Goal of the exercise = Go through the data below and repeat it exactly, skipping each picture.

++++ Exercise data

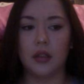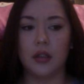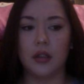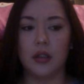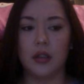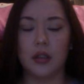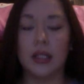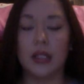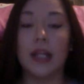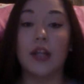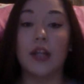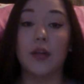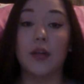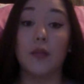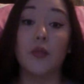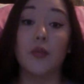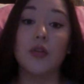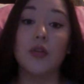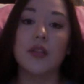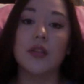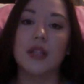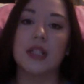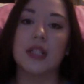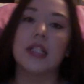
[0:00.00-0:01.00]
like you're
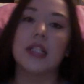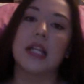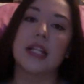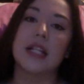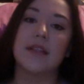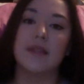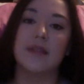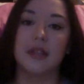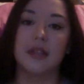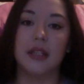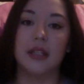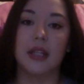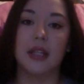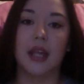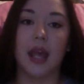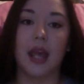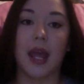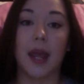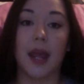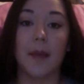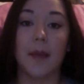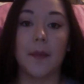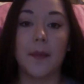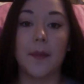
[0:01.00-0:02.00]
more successful in the
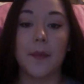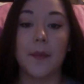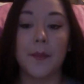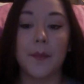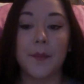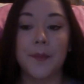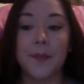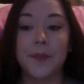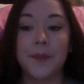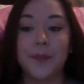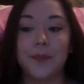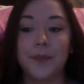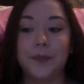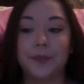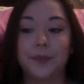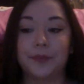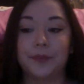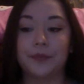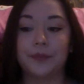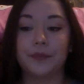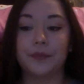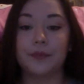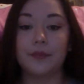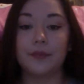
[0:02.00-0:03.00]
game.
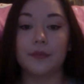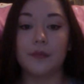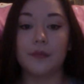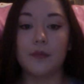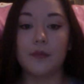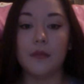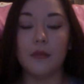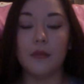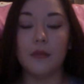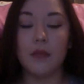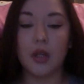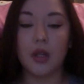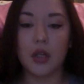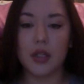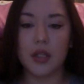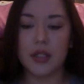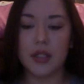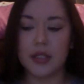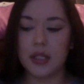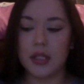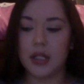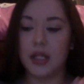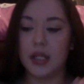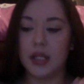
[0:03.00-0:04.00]

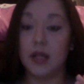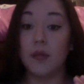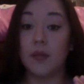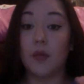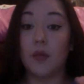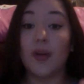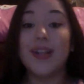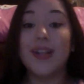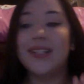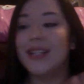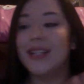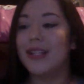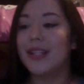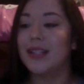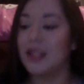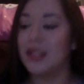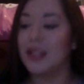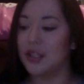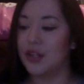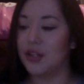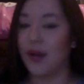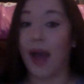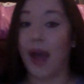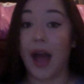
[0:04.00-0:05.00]
Because the more
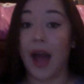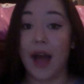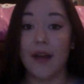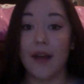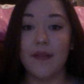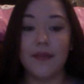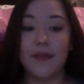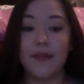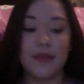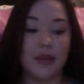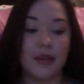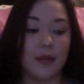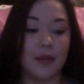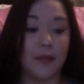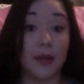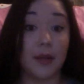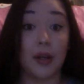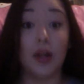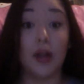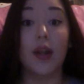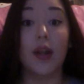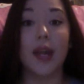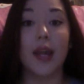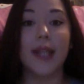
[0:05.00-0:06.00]
citizens you have, the
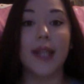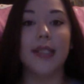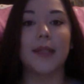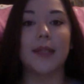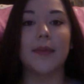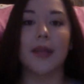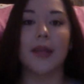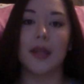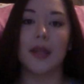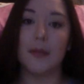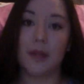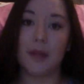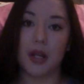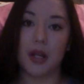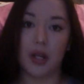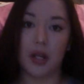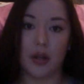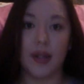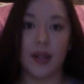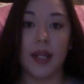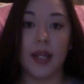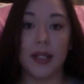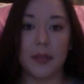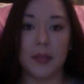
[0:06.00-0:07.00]
better your kingdom. And the better
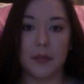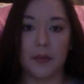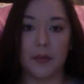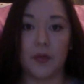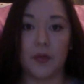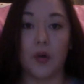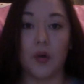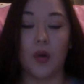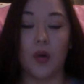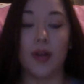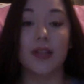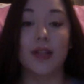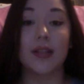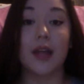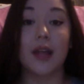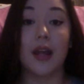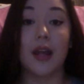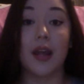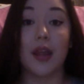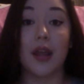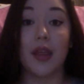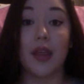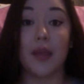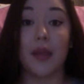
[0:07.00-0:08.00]
your kingdom, of course,
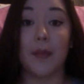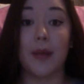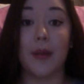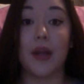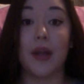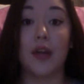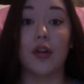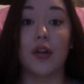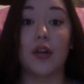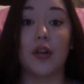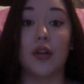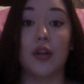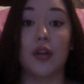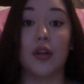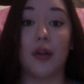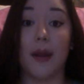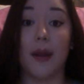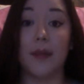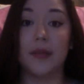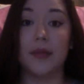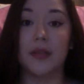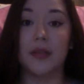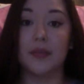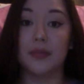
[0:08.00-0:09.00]
the better you're
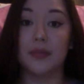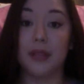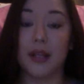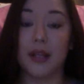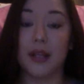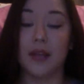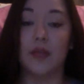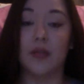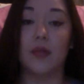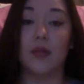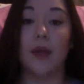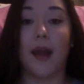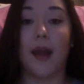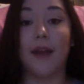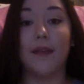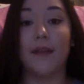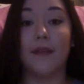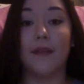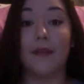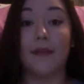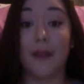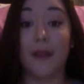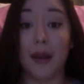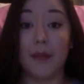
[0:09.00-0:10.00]
able to play through
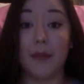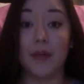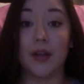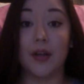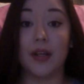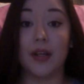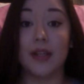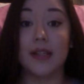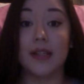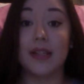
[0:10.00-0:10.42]
and fight, because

++++++++

Output below =
[0:00.00-0:01.00]
like you're
[0:01.00-0:02.00]
more successful in the
[0:02.00-0:03.00]
game.
[0:03.00-0:04.00]

[0:04.00-0:05.00]
Because the more
[0:05.00-0:06.00]
citizens you have, the
[0:06.00-0:07.00]
better your kingdom. And the better
[0:07.00-0:08.00]
your kingdom, of course,
[0:08.00-0:09.00]
the better you're
[0:09.00-0:10.00]
able to play through
[0:10.00-0:10.42]
and fight, because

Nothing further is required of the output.